### Activity:
For this exercise, an exact copy is needed of only the lines from the one containing "[0:09.00-0:09.90]" through the end of the data, with pictures left out.

[Collected data]
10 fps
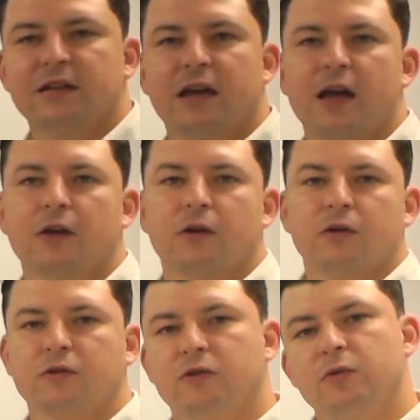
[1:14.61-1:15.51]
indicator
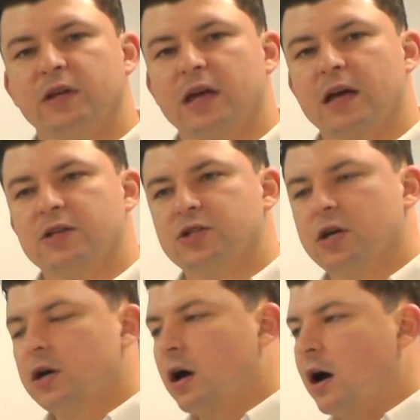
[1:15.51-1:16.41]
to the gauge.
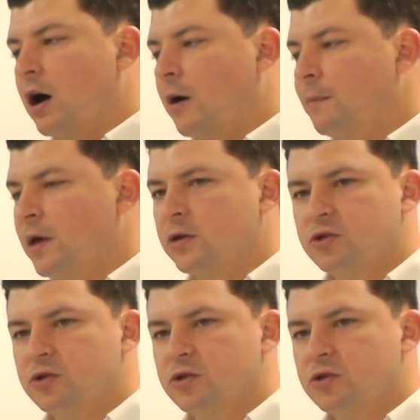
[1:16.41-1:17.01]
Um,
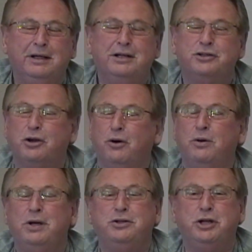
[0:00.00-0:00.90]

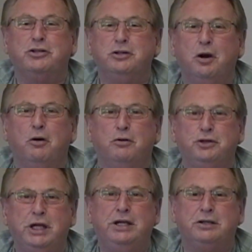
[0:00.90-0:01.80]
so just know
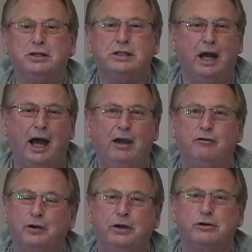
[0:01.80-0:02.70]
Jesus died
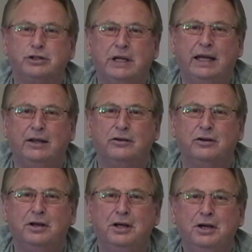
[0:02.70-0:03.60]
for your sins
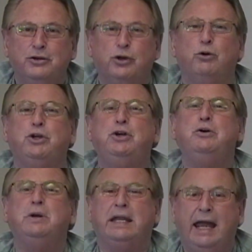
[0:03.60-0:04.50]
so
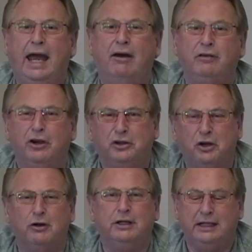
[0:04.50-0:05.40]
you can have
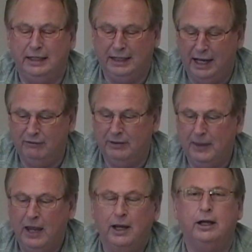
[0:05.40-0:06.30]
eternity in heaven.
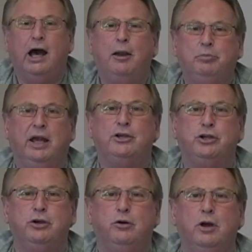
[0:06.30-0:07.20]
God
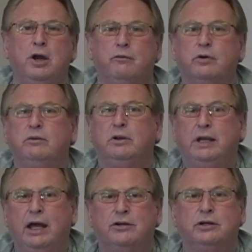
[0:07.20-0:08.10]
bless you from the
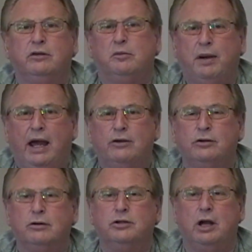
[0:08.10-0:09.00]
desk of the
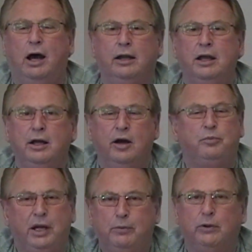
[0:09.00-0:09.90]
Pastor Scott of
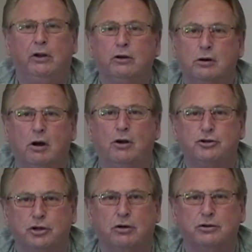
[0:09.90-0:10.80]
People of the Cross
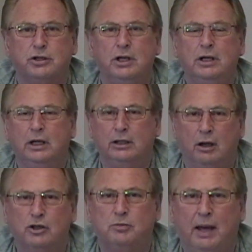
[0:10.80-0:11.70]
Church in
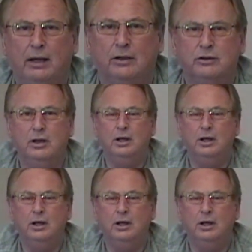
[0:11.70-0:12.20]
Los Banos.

### Task response:
[0:09.00-0:09.90]
Pastor Scott of
[0:09.90-0:10.80]
People of the Cross
[0:10.80-0:11.70]
Church in
[0:11.70-0:12.20]
Los Banos.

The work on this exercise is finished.